Scraping should be about extracting content from HTML. It sounds simple but has many obstacles. The first one is to obtain the said HTML. For that, we'll use Python to avoid detection.
That might require bypassing anti-bot systems. Web scraping without getting blocked using Python, or any other tool, isn't a walk in the park.
Websites tend to protect their data and access. Defensive systems could take many possible actions. Stay with us to learn how to mitigate their impact or directly bypass bot detection using Requests or Playwright.
Note: when testing at scale, never use your home IP directly. A small mistake or slip and you will get banned.
Prerequisites
For the code to work, you'll need Python 3 installed. Some systems have it pre-installed. After that, install all the necessary libraries by running pip install
.
pip install requests playwright
npx playwright install
IP Rate Limit
The most basic security system is to ban or throttle requests from the same IP. It means a regular user wouldn't request a hundred pages in a few seconds, so that connection will be tagged as dangerous.
import requests
response = requests.get('http://httpbin.org/ip')
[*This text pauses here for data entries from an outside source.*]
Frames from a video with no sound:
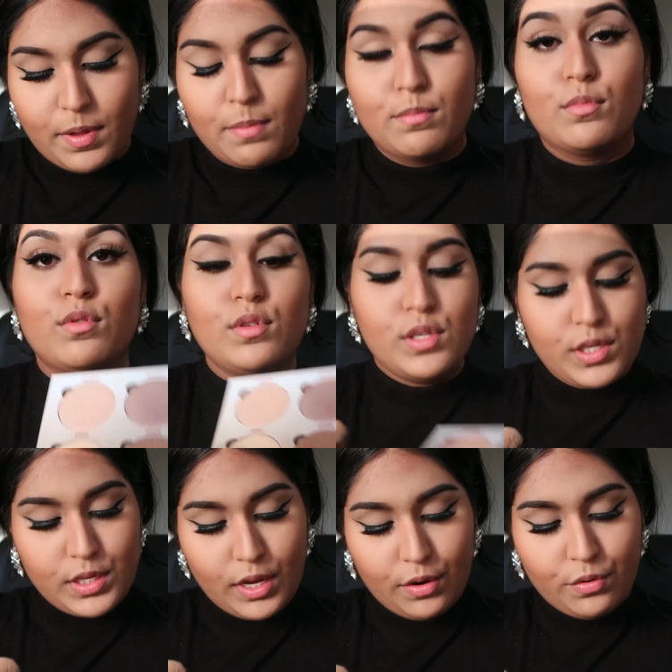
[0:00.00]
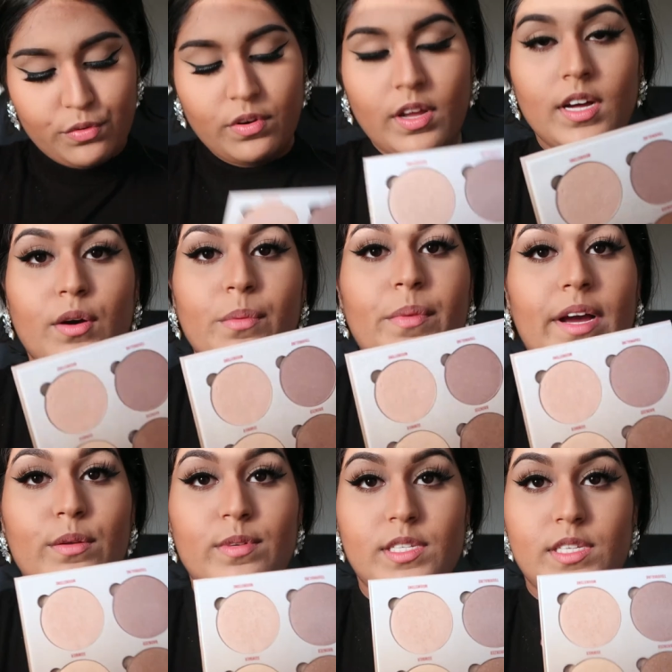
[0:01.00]
Moonstone
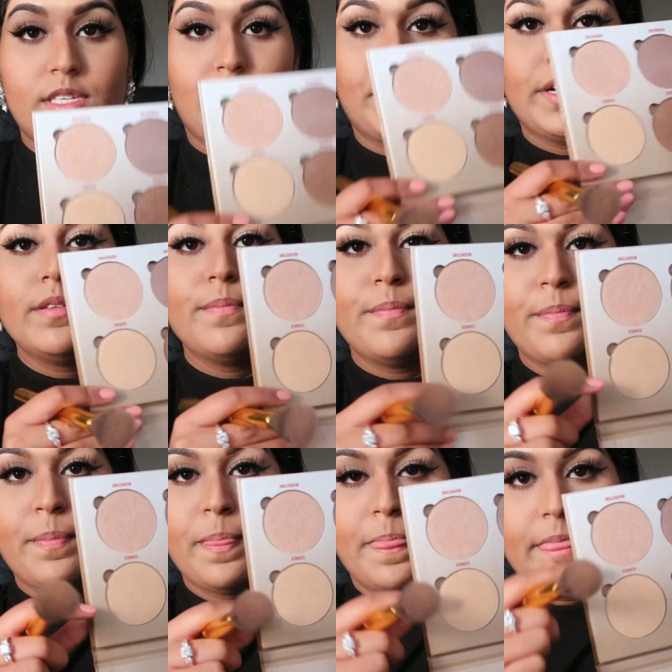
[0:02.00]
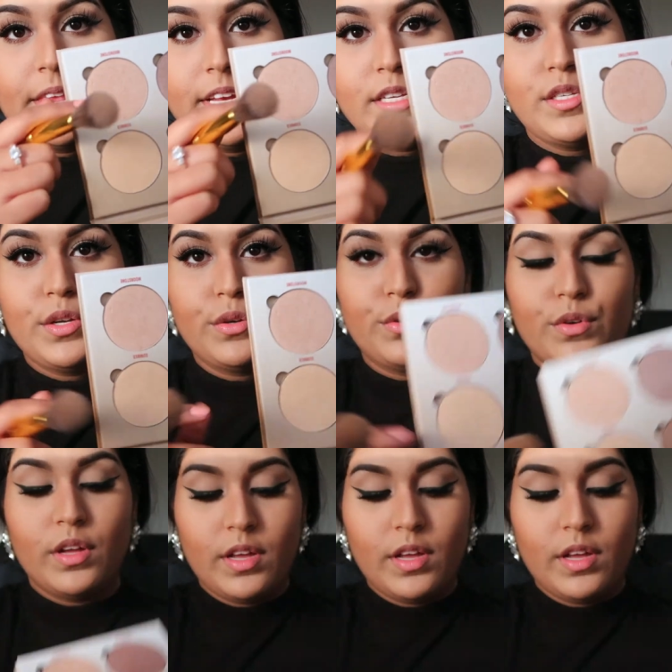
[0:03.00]
combined with Summer, these two,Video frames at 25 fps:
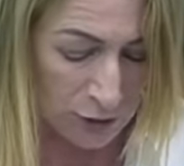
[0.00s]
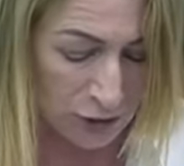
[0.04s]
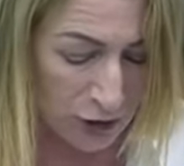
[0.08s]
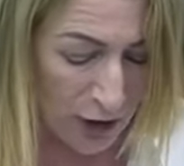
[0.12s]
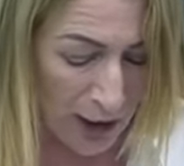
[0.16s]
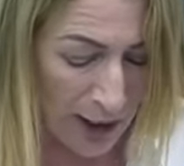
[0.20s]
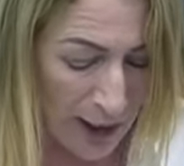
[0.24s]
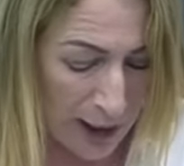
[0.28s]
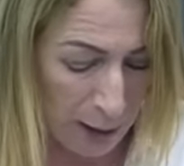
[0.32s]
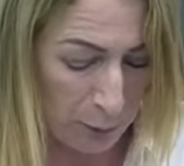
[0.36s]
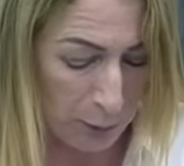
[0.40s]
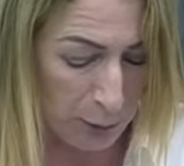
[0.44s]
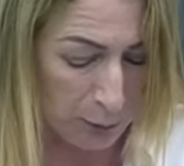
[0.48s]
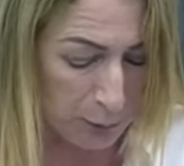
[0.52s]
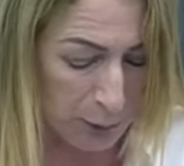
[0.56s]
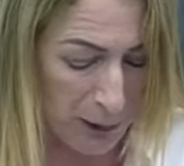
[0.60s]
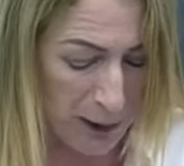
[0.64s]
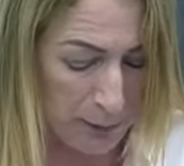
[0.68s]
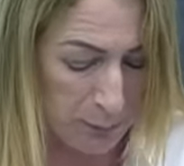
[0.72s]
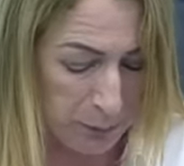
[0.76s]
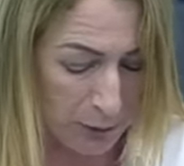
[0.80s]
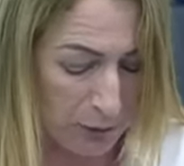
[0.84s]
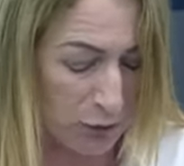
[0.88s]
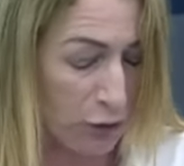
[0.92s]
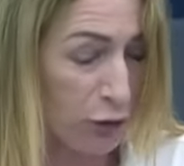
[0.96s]
To hell with
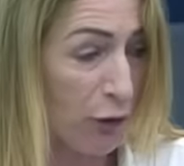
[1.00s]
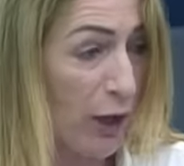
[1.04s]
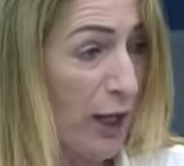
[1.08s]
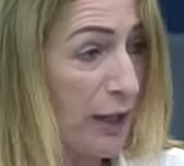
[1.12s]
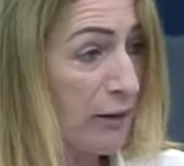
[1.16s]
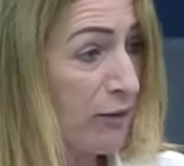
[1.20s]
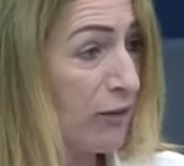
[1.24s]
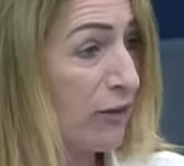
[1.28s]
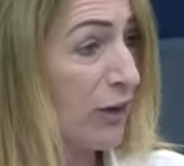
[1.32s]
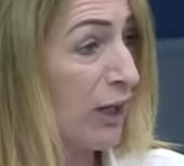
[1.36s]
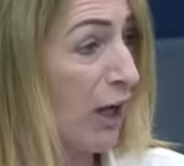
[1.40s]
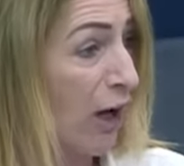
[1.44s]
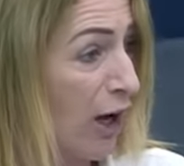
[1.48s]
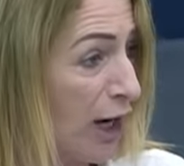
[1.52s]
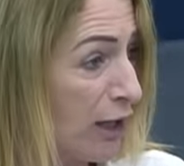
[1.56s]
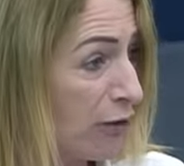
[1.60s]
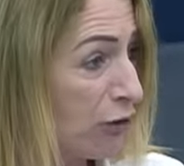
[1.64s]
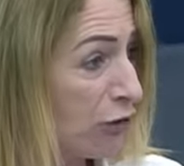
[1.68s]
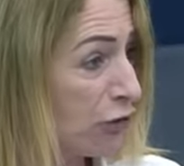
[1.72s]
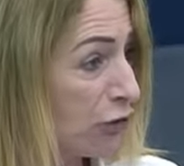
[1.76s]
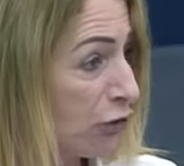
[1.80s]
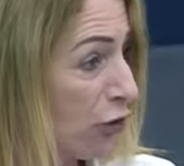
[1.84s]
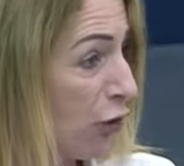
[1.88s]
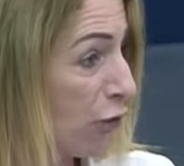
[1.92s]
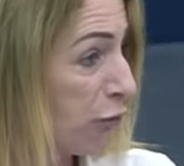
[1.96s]
people's rights. The
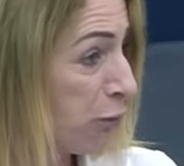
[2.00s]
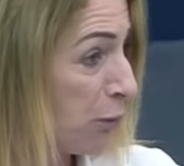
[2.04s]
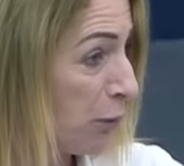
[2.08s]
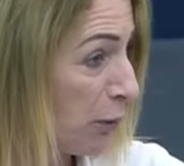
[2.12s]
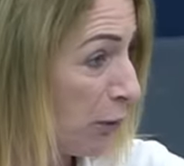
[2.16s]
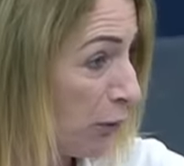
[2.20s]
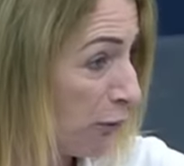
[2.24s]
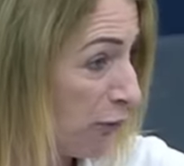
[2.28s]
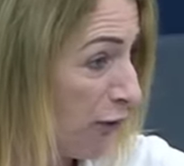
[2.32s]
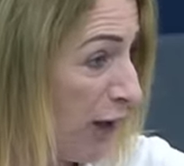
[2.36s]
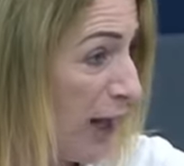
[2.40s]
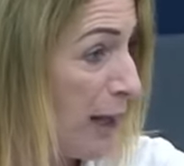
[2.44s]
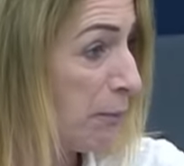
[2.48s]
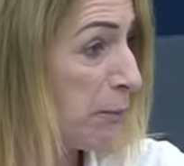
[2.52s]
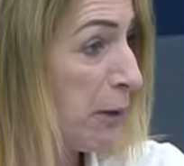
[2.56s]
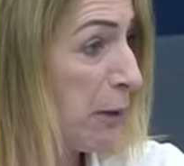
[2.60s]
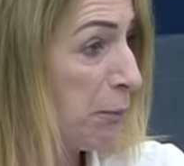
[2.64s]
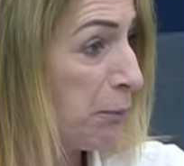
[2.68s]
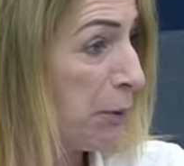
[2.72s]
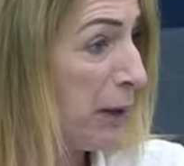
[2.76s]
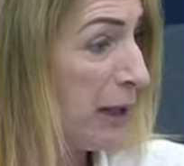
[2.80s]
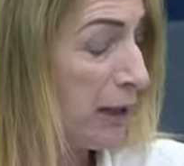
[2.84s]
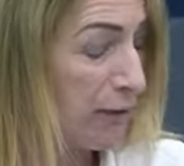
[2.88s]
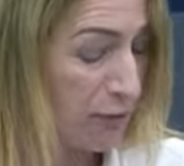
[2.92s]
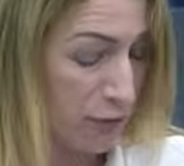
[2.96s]
Irish government, you have
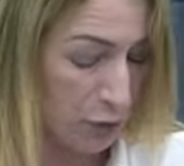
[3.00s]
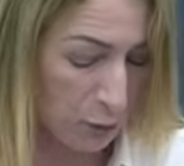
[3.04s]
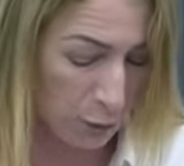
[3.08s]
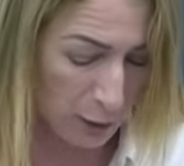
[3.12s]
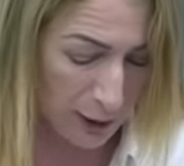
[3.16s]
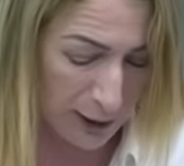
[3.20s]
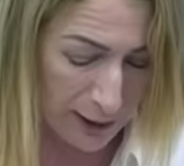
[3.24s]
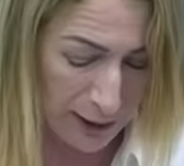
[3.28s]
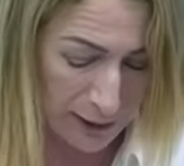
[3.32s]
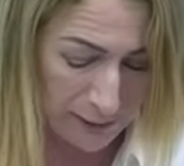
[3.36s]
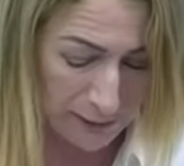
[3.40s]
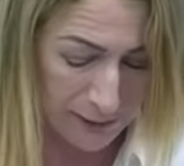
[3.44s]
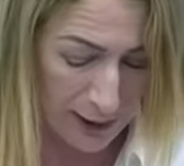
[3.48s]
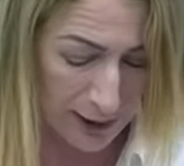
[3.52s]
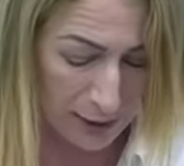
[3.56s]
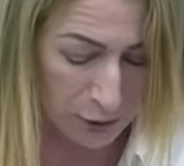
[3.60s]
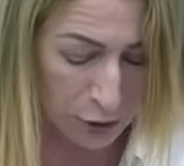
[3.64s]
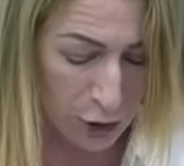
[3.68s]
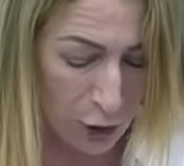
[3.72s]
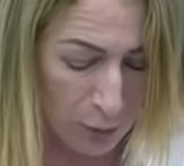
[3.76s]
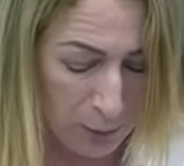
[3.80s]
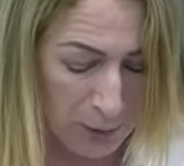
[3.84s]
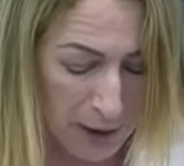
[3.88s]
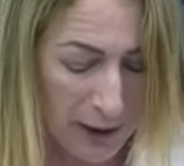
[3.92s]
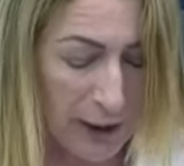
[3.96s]
MEPs who were in that
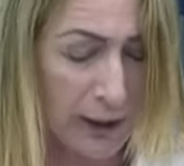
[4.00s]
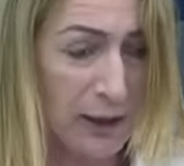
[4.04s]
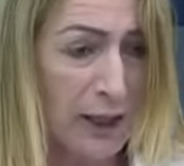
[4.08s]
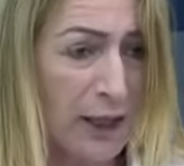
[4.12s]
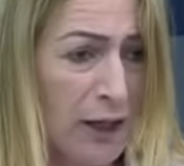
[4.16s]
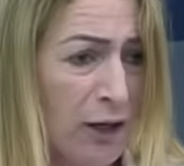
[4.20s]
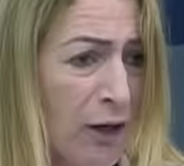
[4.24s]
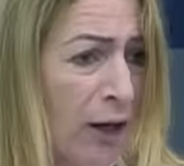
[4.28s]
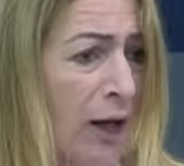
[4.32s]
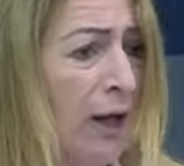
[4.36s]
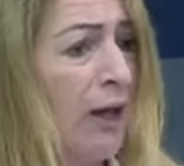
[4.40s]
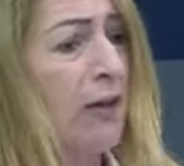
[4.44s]
coming in here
print(response.json()['origin'])
# xyz.84.7.83
IP rate limits work similarly to API rate limits, but there is usually no public information about them. We can't know for sure how many requests we can make safely.
Our Internet Service Provider assigns us our IP, which we can't affect or mask. The solution is to change it. We can't modify a machine's IP, but we can use different machines. Datacenters might have different IPs, although that isn't a real solution.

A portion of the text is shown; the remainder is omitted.